**WHAT IS NEEDED**
Repeat every entry word for word, skipping the pictures.

Stored data:
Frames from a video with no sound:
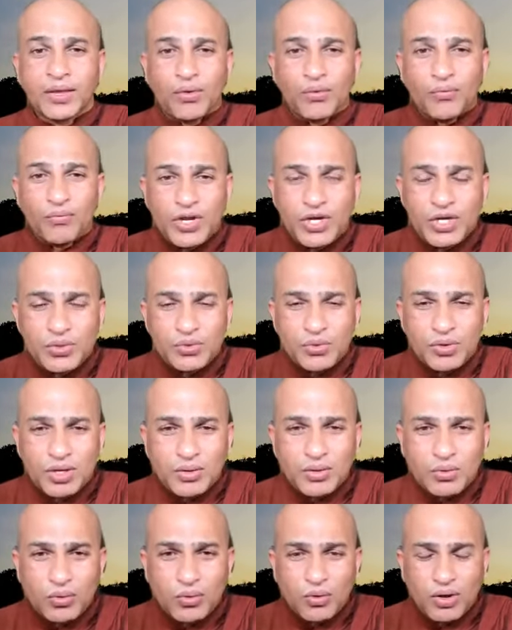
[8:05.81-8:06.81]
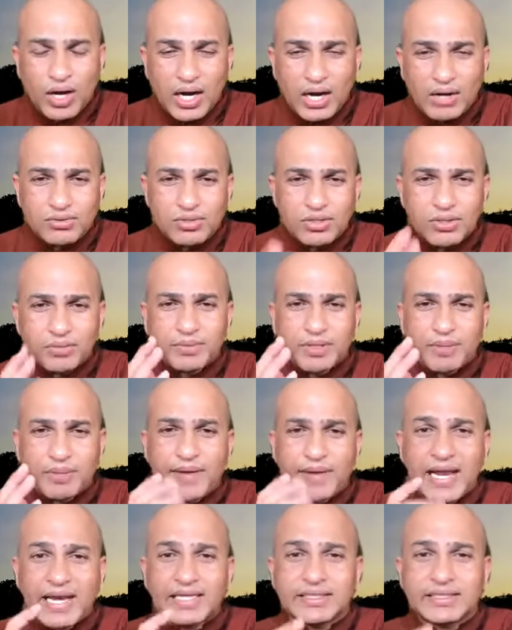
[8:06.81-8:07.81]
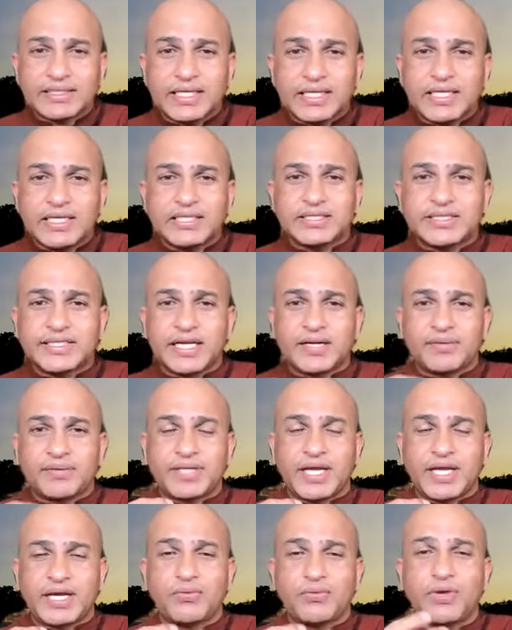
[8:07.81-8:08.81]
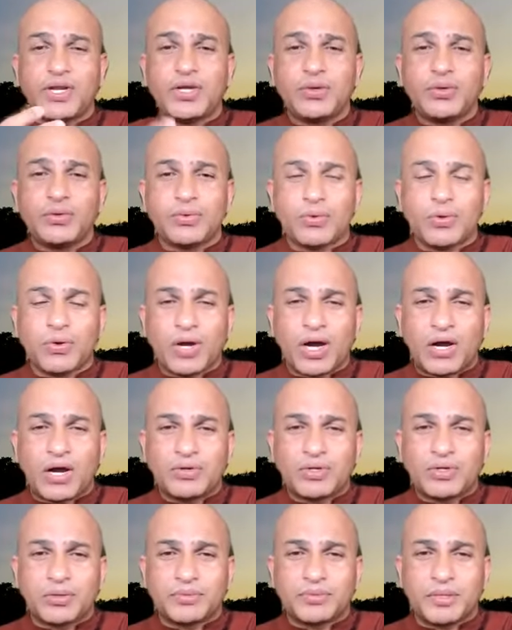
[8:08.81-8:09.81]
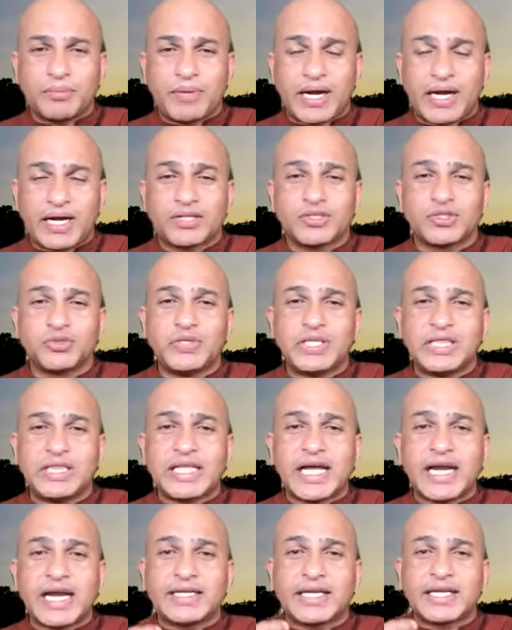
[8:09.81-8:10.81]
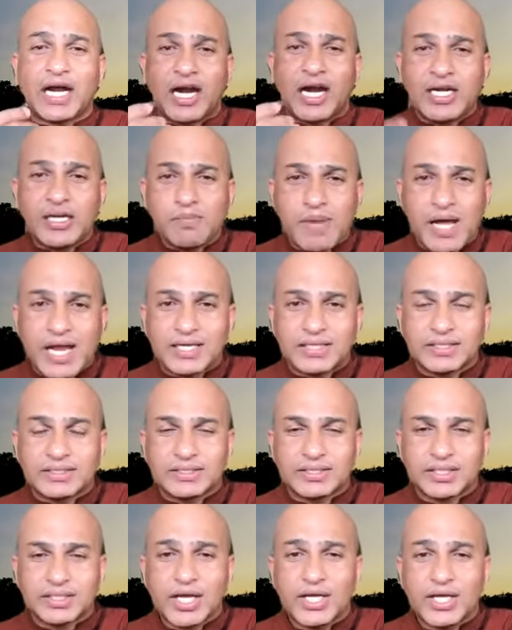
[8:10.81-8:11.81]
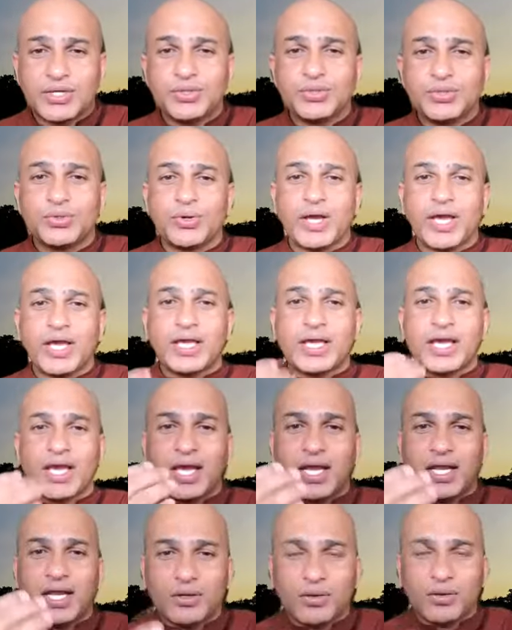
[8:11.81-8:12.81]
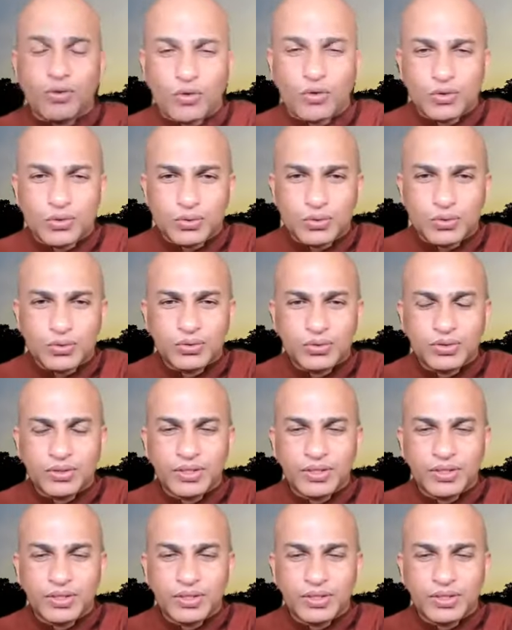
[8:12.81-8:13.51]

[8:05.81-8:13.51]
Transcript: When you go out of the balance itself, that when you go out of the balance with that unbalance, you again go to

**RESPONSE AREA**
Frames from a video with no sound:
[8:05.81-8:06.81]
[8:06.81-8:07.81]
[8:07.81-8:08.81]
[8:08.81-8:09.81]
[8:09.81-8:10.81]
[8:10.81-8:11.81]
[8:11.81-8:12.81]
[8:12.81-8:13.51]

[8:05.81-8:13.51]
Transcript: When you go out of the balance itself, that when you go out of the balance with that unbalance, you again go to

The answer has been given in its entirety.